I can finally say that I've read all of the four novels and fifty-six short stories of the Sherlock Holmes canon in less than 12 months! :) I'd already read most of the various Sherlock Holmes stories before but never in their published order. I'm quite proud of myself for finishing all of the stories especially since the canon was on both my bucket list and my Classics Club list.
Sadly though, The Casebook of Sherlock Holmes just isn't a very good book. It's probably the weakest in the entire canon. Most of its stories are extremely far-fetched and uninspiring with the absolute nadir for me being The Creeping Man. This story starts off promisingly enough but then has a shockingly terrible ending that's like something out of a crappy sci-fi movie! There are also a couple of stories where Holmes and Watson's dialogue felt very off :S With this book I could just feel Arthur Conan Doyle's boredom and lack of interest in what he was writing and I had a hard time concentrating on the stories, which is something that I've never experienced with the earlier short stories.
The only things that partly redeemed The Casebook for me were some of the exchanges between Holmes and Watson and the few good stories that were in it. I enjoyed The Problem of Thor Bridge and, unlike some readers out there, I actually quite liked the two stories in this book that were narrated by Holmes himself because I found them refreshing. In The Lion's Mane we get to learn more about the place where Holmes has moved to on the Sussex Downs and The Blanched Soldier has a lovely, happy ending. I also love Holmes' complaint about Watson's selfishness in choosing to marry Mary Morstan in that story :D
Despite my disappointment with this last book, it was a delightful experience to revisit the Sherlock Holmes canon again. If anyone reading this post hasn't already read Arthur Conan Doyle's stories then I would strongly recommend that you do. The vast majority of the stories feature brilliant mysteries, are highly atmospheric, and have wonderfully memorable characters. They're also full of suspense and adventure and are often very funny. I know that there are some fantastic adaptations out there but Arthur Conan Doyle's stories have so much to offer! If I had to pick a favourite Sherlock Holmes story then I think it would be The Hound of the Baskervilles. It was the first Sherlock Holmes story that I read and is still by far my favourite out of the novels. It has a fantastic gothic atmosphere and, unlike the other Sherlock Holmes novels, doesn't feature any lengthy, tedious flashbacks. My favourite of the short stories - and this is harder because there are more of them and overall I like them better than the novels - would probably be The Copper Beeches. It has a fantastic gothic atmosphere as well and features the wonderful character Violet Hunter. I long for the day when the BBC's Sherlock finally adapts this story! Other short stories that I especially loved were The Red-Headed League, The Musgrave Ritual, The Reigate Squire, Charles Augustus Milverton, The Bruce Partington Plans and The Devil's Foot.

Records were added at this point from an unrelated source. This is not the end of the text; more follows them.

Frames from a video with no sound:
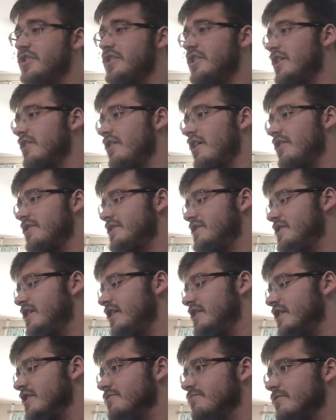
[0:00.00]
You know, I'd say
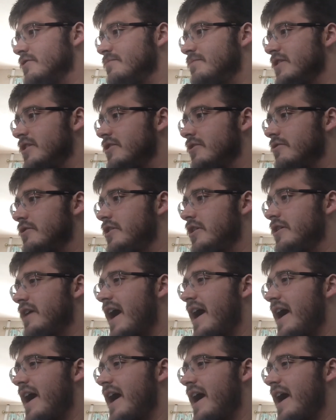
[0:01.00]
that's what's been going on.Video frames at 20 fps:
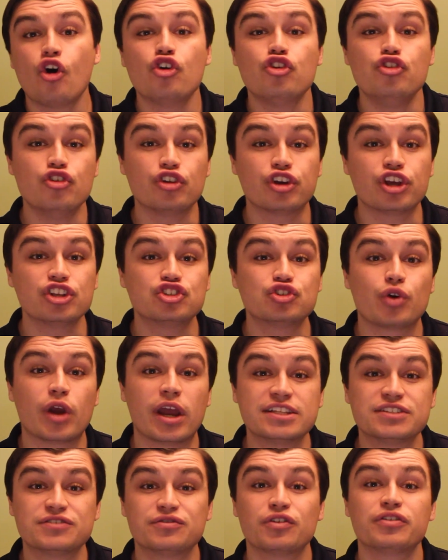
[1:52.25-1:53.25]
you can
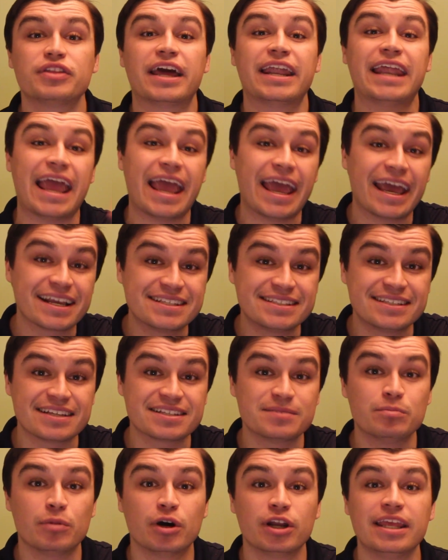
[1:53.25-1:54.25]
transfer that
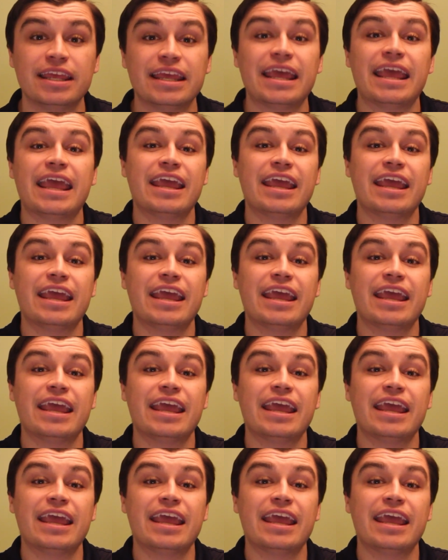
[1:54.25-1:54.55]
excess money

Even though I've finally finished reading Arthur Conan Doyle's stories I wouldn't exactly say that my time with Sherlock Holmes is over. I'll always have the option of re-reading the stories some day, I'm hoping to finally start watching the ITV Granada adaptation later in the year, there's an upcoming Christmas special of the BBC's Sherlock, and there are a few pastiche stories that I want to look into: The House of Silk and Moriarty by Anthony Horowitz, A Study in Emerald by Neil Gaiman, and The Beekeeper's Apprentice by Laurie R. King. In fact I've already reserved copies of The House of Silk and The Beekeeper's Apprentice from the library. And I also want to start reading more stories about other famous literary detectives now too: Miss Marple, Hercule Poirot, Lord Peter Wimsey, Father Brown and C. Auguste Dupin.
Rating: 2.5/5 for this book, 5/5 for the whole canon.